"Identifié" par un autre Guillaume (celui qui préside aux destinées de la SNCF), Guillaume Marbach, 36 ans, précédemment directeur de l'Infrapôle rhodanien de la SNCF, hérite de la mission d'animer Fer de France, une nouvelle cathédrale à bâtir qui doit fédérer les différentes composantes de la filière ferroviaire française :

. constructeurs (Fédération des industries ferroviaires, Alstom, Syntech Ingéniérie)
. opérateurs (SNCF, RATP, Union des transports publics et ferroviaires)
. gestionnaires d'infrastructures (RFF, Eurotunnel)
. autorités organisatrices de transport ferroviaires et urbains (État, Association des régions de France, Groupement des autorités responsables de transport ).

Au total, onze membres fondateurs pour cette nouvelle structure qui vient tout juste de se trouver un logo.

L'acte de baptème de Fer de France remonte aux conclusions des Assises du ferroviaire en décembre 2011, et sa présidence avait été attribuée en avril 2012 à Patrick Kron, pdg d'Alstom. Avec Guillaume Pepy, patron de la SNCF, comme vice-président. Depuis, rien ne s'est vraiment passé.

Passé par la SNCF, Réseau ferré de France, la DDE, et Vinci, ce Polytechnicien, ingénieur des Ponts et Chaussées, va devoir aiguillonner la filière ferroviaire en France et à l'export, bâtir un toit à une maison France qui attaque les marchés en ordre dispersé, lui forger "une vision collective" pour, in fine, gagner des contrats.

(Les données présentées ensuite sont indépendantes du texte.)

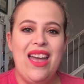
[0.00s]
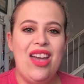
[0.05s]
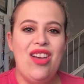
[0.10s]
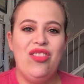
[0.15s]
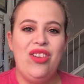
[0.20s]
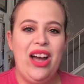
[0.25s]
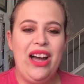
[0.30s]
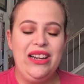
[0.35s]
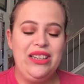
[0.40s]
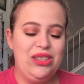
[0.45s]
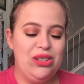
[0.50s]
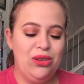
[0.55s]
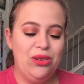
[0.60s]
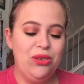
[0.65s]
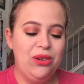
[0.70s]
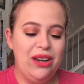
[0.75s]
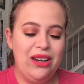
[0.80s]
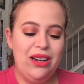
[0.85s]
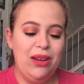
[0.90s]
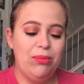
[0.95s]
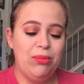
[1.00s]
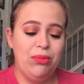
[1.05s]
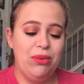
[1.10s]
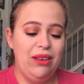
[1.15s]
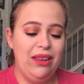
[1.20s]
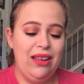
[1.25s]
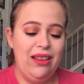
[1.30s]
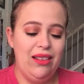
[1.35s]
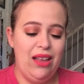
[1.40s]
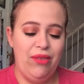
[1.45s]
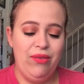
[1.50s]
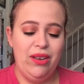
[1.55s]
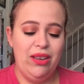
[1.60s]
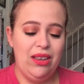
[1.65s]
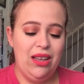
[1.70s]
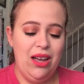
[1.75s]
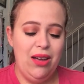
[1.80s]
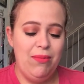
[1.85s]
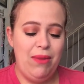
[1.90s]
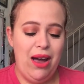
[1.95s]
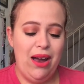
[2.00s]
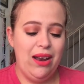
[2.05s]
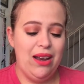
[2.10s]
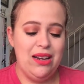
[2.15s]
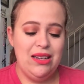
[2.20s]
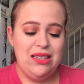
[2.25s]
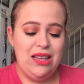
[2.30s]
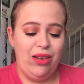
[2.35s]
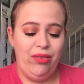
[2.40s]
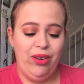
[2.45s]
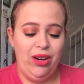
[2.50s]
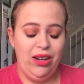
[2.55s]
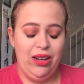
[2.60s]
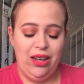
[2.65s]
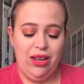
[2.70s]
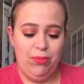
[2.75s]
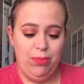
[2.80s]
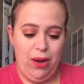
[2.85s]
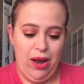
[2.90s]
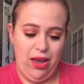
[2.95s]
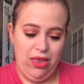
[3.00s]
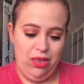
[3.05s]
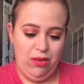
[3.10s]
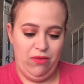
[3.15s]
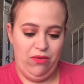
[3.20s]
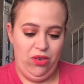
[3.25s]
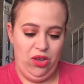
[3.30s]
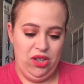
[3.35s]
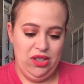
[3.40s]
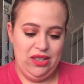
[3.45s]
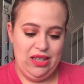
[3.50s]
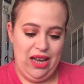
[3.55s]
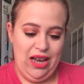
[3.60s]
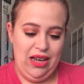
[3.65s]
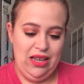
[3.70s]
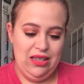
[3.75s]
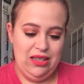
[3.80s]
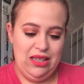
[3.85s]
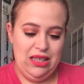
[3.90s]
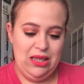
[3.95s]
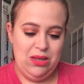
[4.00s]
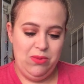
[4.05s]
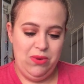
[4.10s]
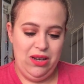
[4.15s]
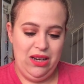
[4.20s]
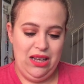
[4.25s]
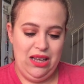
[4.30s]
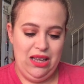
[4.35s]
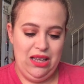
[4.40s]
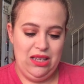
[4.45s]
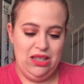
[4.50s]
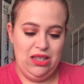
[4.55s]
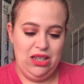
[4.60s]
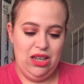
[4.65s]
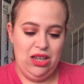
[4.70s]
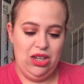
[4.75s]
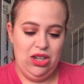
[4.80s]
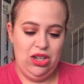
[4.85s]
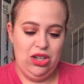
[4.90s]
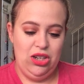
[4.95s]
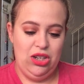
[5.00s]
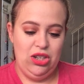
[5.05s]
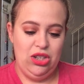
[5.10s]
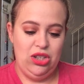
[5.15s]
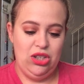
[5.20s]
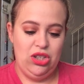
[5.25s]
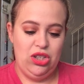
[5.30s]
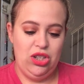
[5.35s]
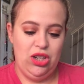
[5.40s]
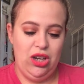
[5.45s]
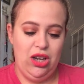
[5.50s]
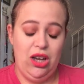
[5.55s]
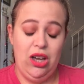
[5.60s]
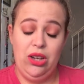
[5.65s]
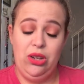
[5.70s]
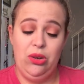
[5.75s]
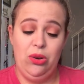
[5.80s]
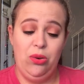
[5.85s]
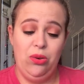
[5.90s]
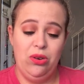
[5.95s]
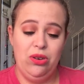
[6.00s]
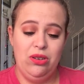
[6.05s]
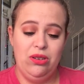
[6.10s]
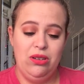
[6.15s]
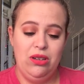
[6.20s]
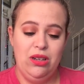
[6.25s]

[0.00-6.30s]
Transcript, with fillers: if I do end up really loving them, I can definitely buy the full size. This one is J'adore.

Peu disert sur les premiers chantiers auxquels va s'atteler Fer de France, Guillaume Marbach est en phase d'écoute, et il rencontre tous les partenaires de ce nouveau club du rail qui "ne portera pas que la vision industrielle du secteur ferroviaire", assure-t-il. Parmi ses premiers s, Bruno Gazeau, délégué général de l'UTP, qui entend être un "partenaire actif" de Fer de France.